Dans le cours de la discussion, on entend :
 que les syndicats ont réussi le tour de force de faire passer la défense de leurs acquis sociaux (la sécurité de l’emploi, les retraites, le 1% pour le comité d’entreprise à EDF-GDF, exorbitants, n’est-ce pas ?…) pour la défense du service public ;
 que c’est toujours le contribuable qui fait les frais de la mauvaise gestion du secteur public (voir Crédit lyonnais et maintenant France Télécom avec 75 milliards d’euros de dettes) ; la concurrence, il n’y a que ça pour faire baisser les prix…
 que la bonne solution c’est la privatisation totale car l’État ne sait pas gérer l’économie (argument imparable : il n’y a qu’à voir ce qui se passait en Union soviétique… )

Dire qu’il y eut débat entre les divers intervenants serait exagéré : on ne put noter que quelques nuances dans leurs commentaires.
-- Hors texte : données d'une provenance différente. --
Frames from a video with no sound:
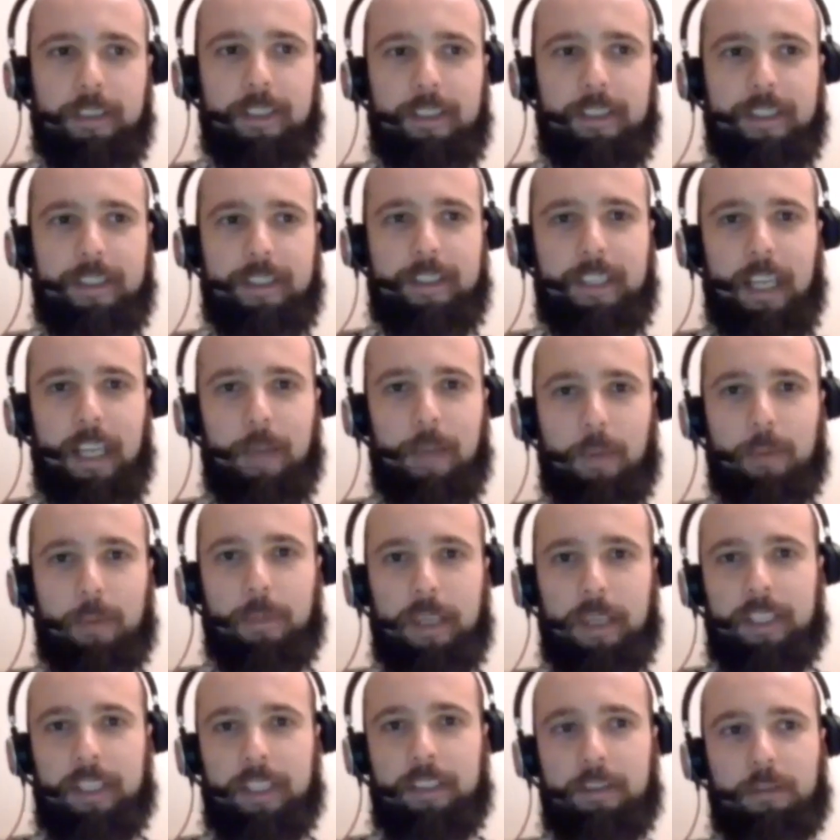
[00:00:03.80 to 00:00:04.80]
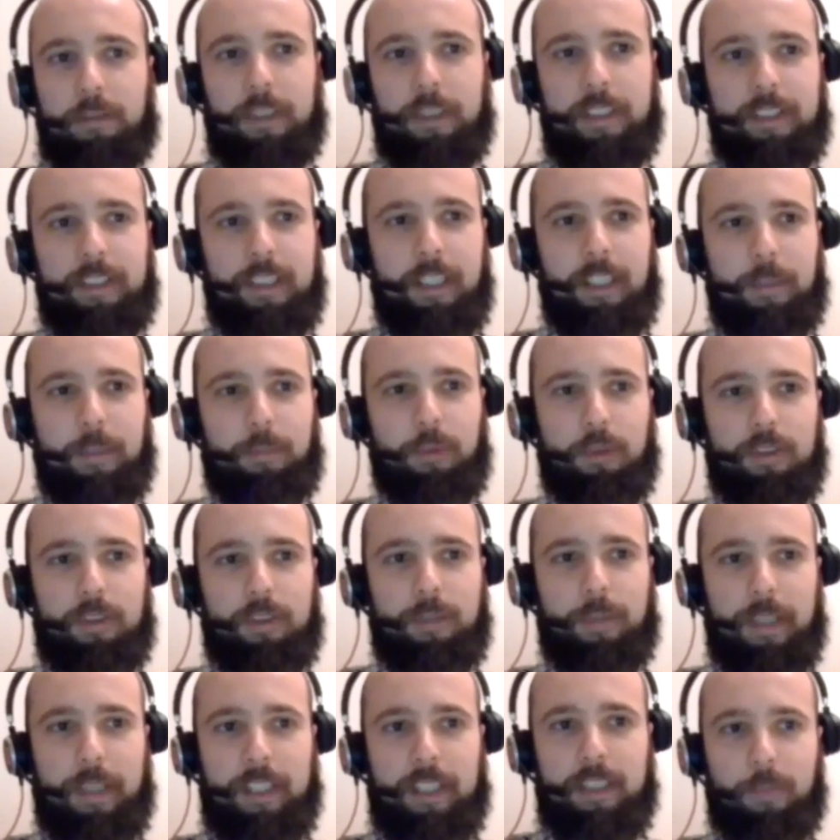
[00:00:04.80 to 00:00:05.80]
This is MMA Interesting
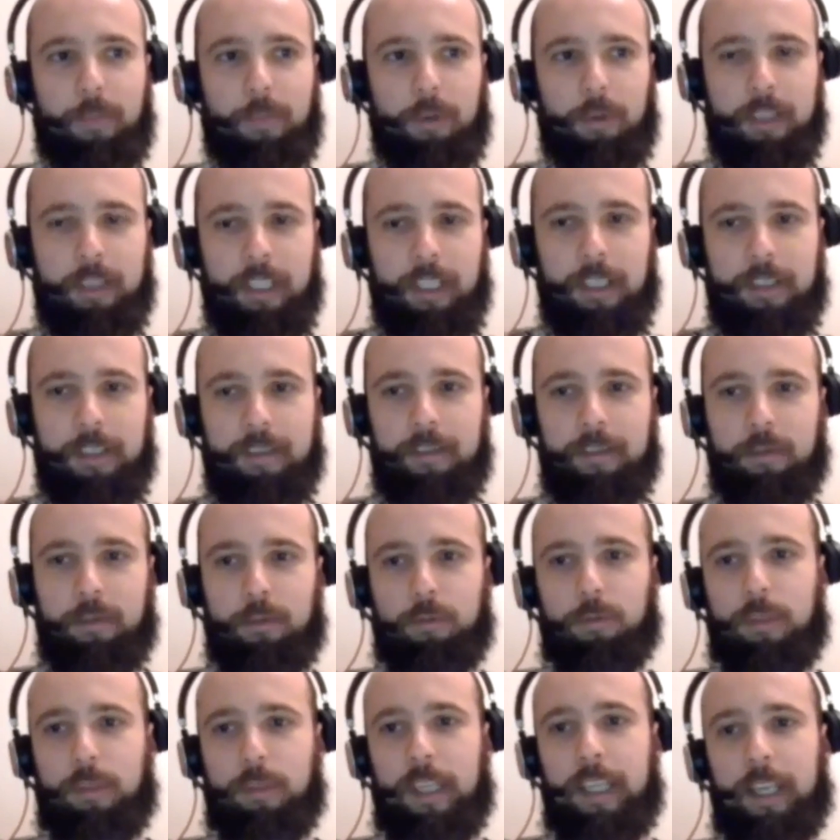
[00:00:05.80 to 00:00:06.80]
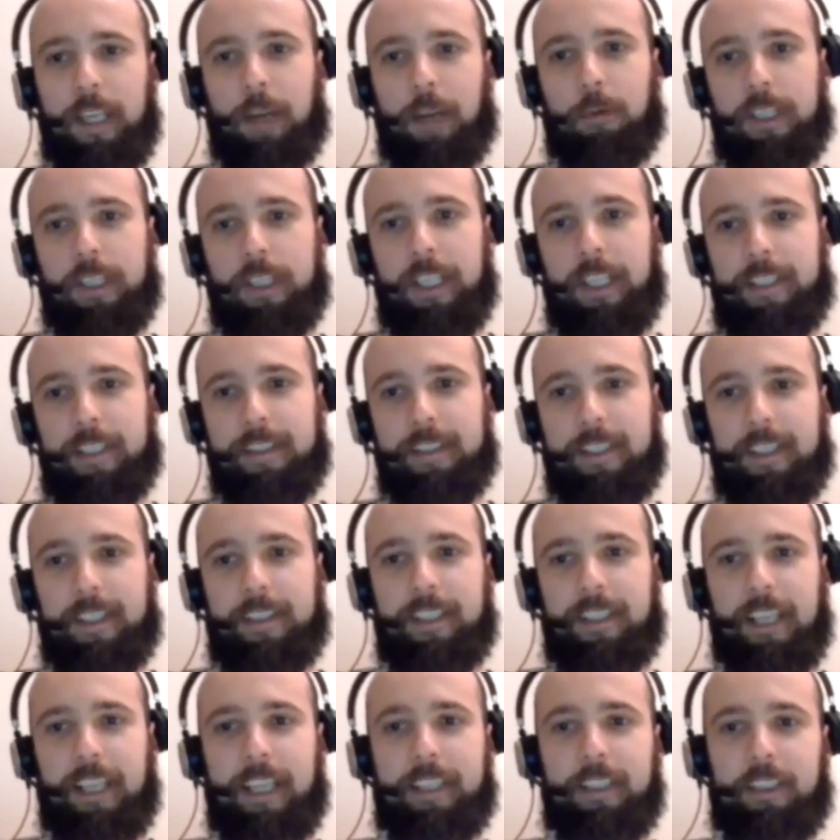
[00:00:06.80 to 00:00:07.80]
Prospects podcast. Today, our guest
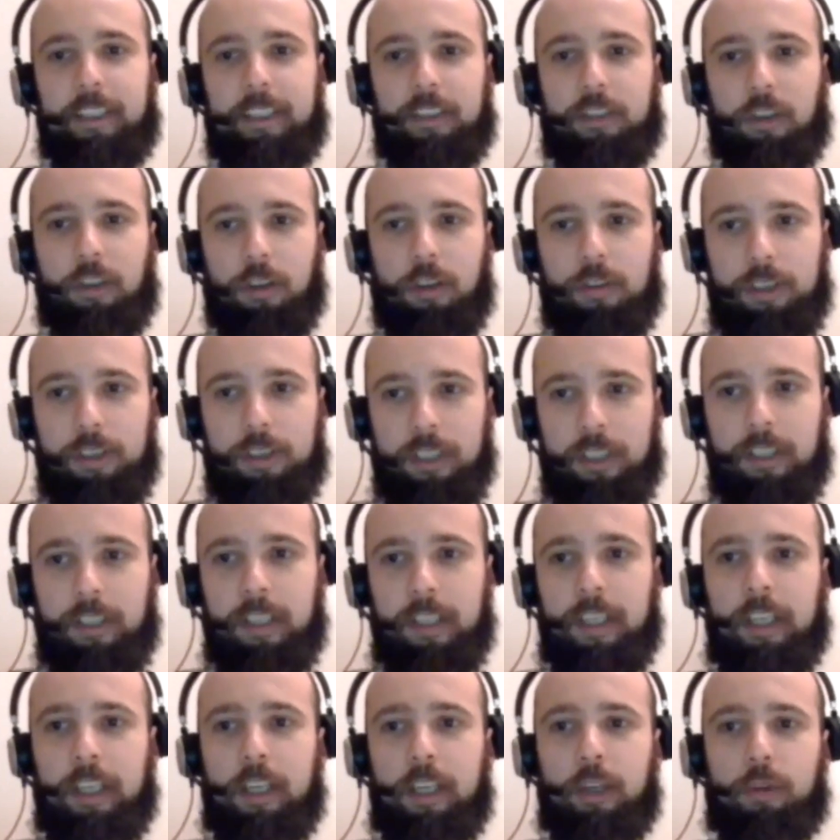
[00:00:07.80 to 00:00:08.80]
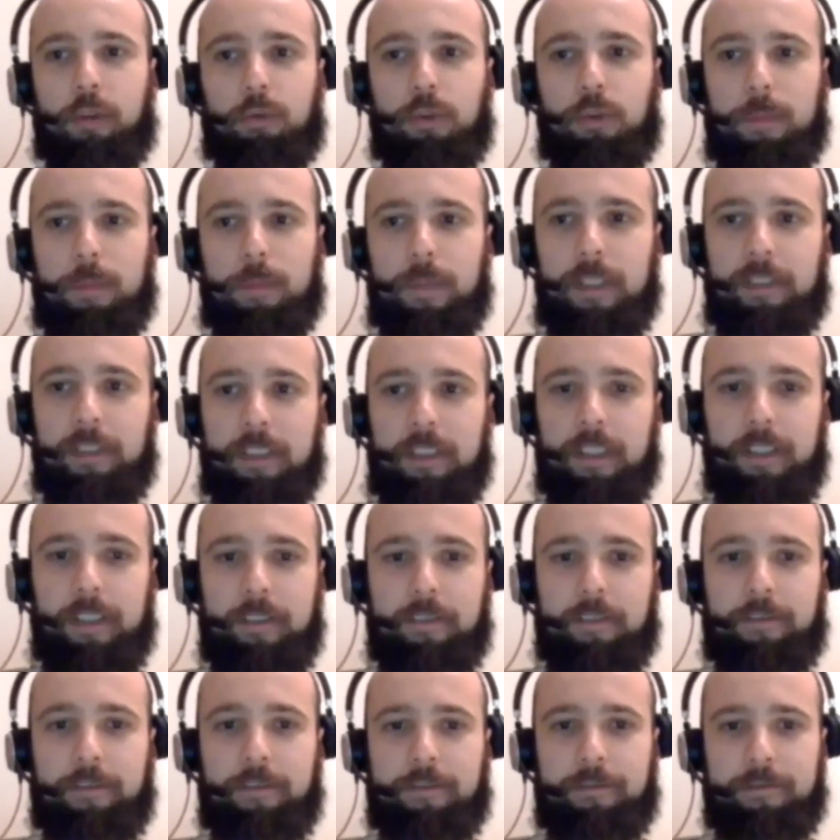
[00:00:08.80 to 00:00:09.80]
is Eddy George, who will
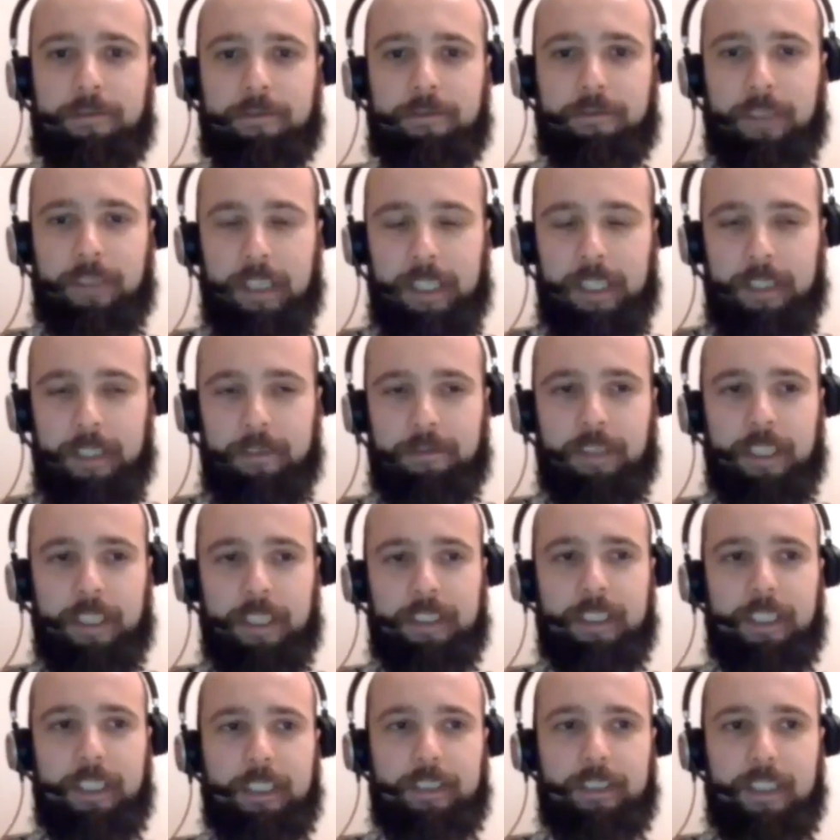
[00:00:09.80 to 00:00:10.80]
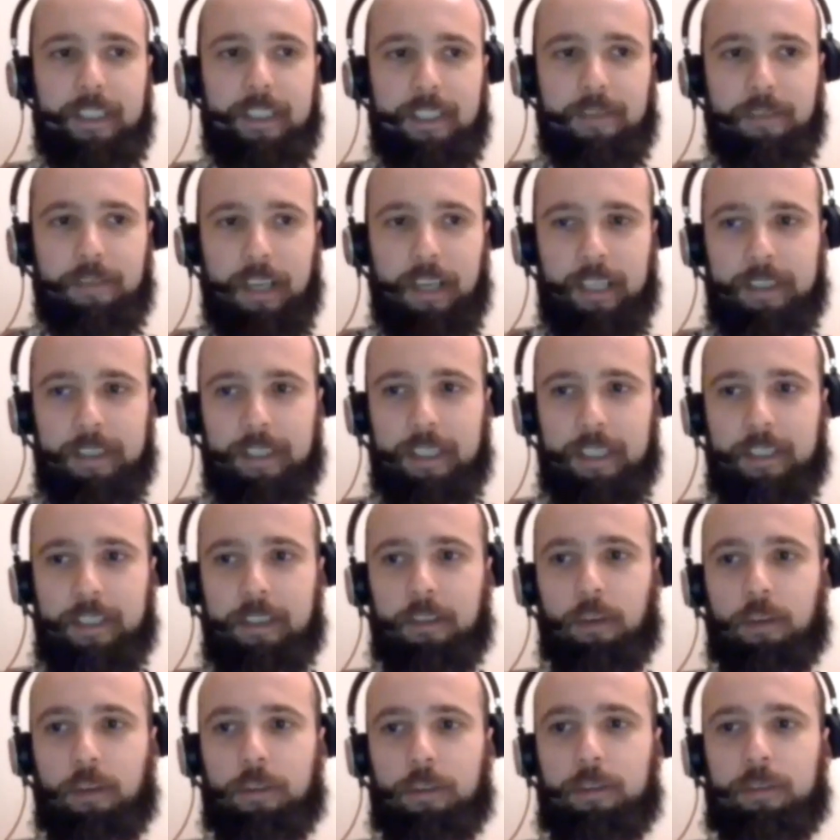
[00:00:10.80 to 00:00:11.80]
be fighting this
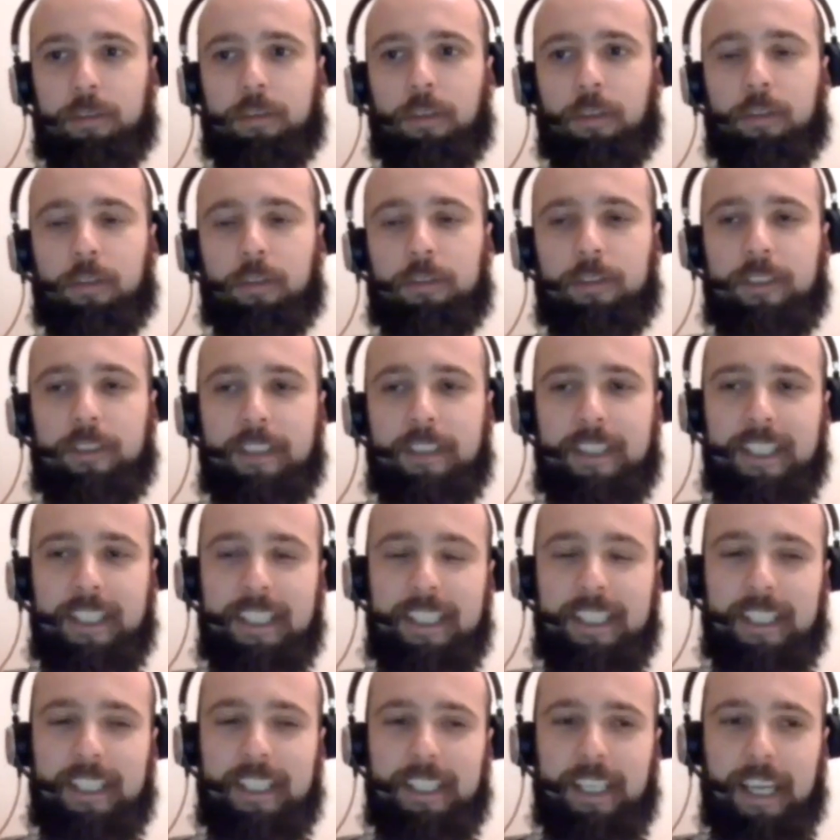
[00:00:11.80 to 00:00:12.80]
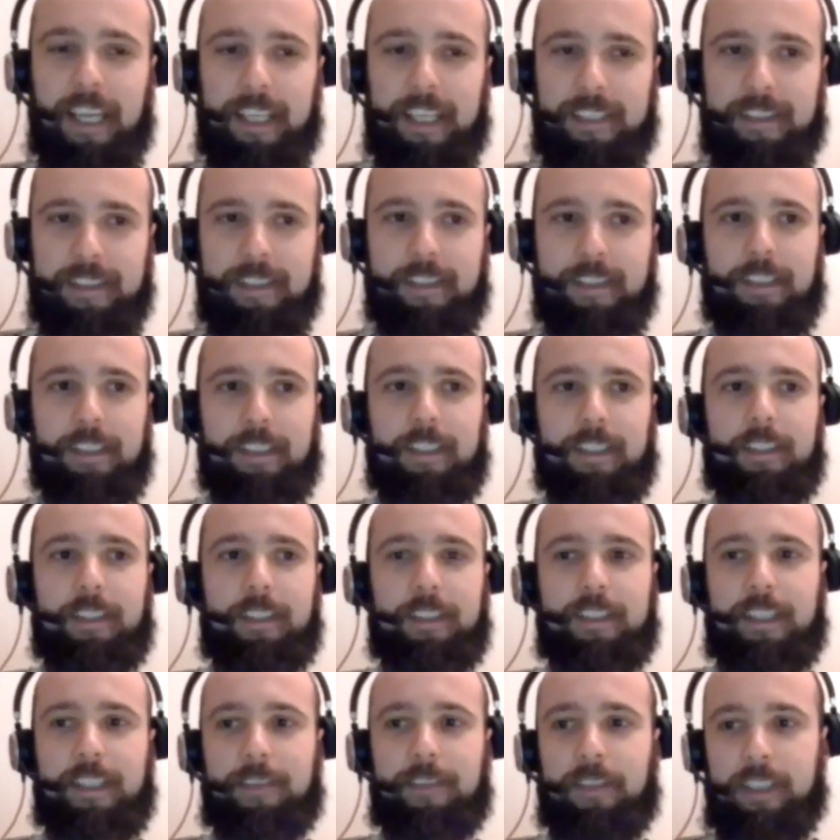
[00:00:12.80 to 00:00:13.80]
Friday on CES
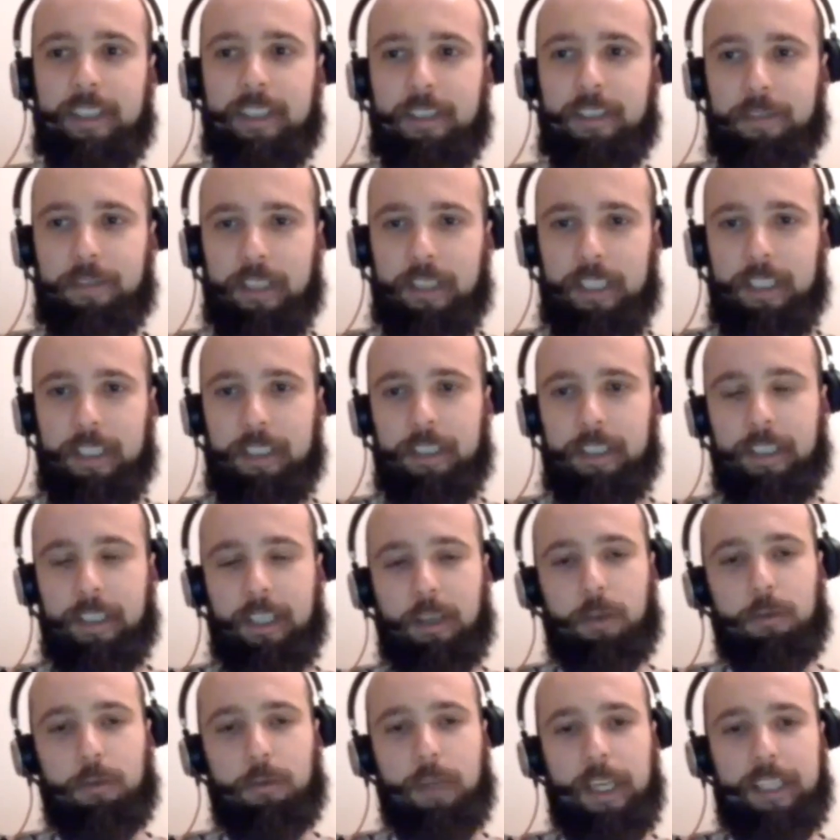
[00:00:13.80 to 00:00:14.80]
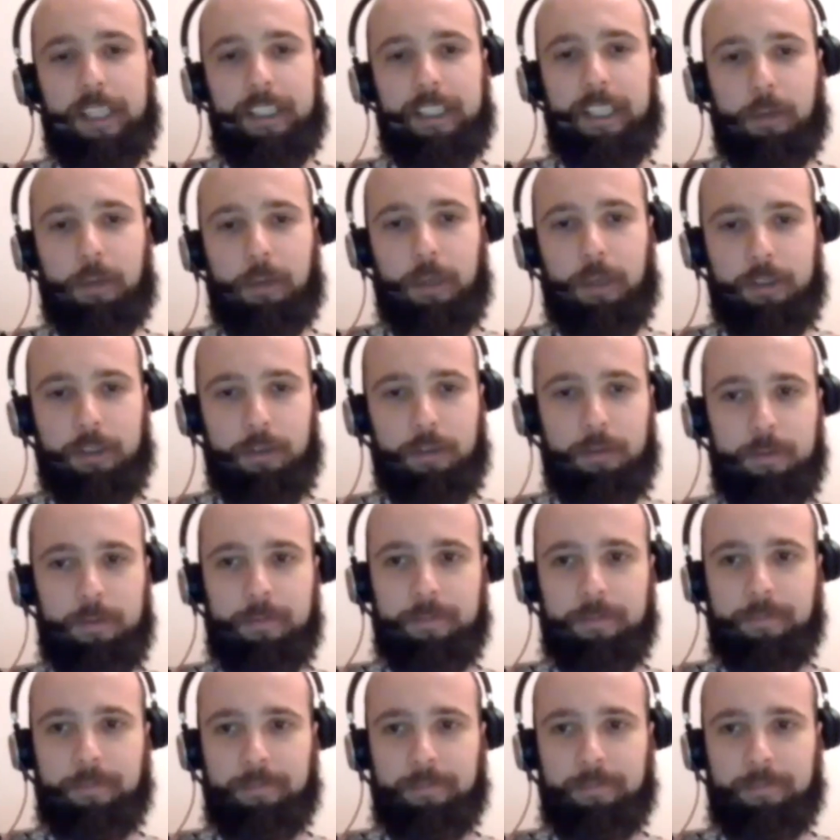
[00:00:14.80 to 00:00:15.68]
73. Hello, Eddy. How are you?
Inutile de dire que ça m’a donné quelques boutons.

Dans la presse

Le temps passant, les démangeaisons commençaient à se calmer lorsque je suis tombé sur l’éditorial de Denis Jeambar dans l’Express du 17 octobre, intitulé 2002 ou 1789 ?. Ce fut immédiatement la rechute. « Il n’est, sans doute, pire ennemi de l’État que l’État lui-même, écrit-il. Ses serviteurs (fonctionnaires et gouvernants) devraient y prendre garde : ils encouragent des injustices cachées et des fractures encore souterraines qui attentent de plus en plus à la cohésion nationale […] La France de 2002 n’est plus faite d’un seul peuple. Deux continents d’hommes et de femmes – le secteur public et le secteur privé – y dérivent et risquent de se fracasser l’un contre l’autre… » Et tout cela à cause de la faiblesse de l’État-patron [1] qui, hier comme aujourd’hui, a laissé s’installer de très lourdes inégalités entre secteurs public et privé. « La fonction publique est devenue une aristocratie qui siphonne financièrement le secteur concurrentiel, l’épuise physiquement et refuse de se réformer ». Et la litanie reprend : « Les fonctionnaires et les salariés du secteur public cotisent 37,5 années et versent 7,85% de leur salaire brut pour leur retraite. Les cotisations dans le privé durent 40 ans et le prélèvement est supérieur à 10% ». Suit un couplet sur les âges de départ à la retraite et la durée hebdomadaire du travail dans le secteur public et le secteur privé ainsi que le montant des retraites dans les deux secteurs. Il s’agit, bien entendu de moyennes, que je ne contest


[1Parmi les dirigeants politiques de droite ou de gauche qui se sont succédés durant ces années, seul Alain Juppé trouve grâce auprès de Denis Jeambar. C’est tout dire !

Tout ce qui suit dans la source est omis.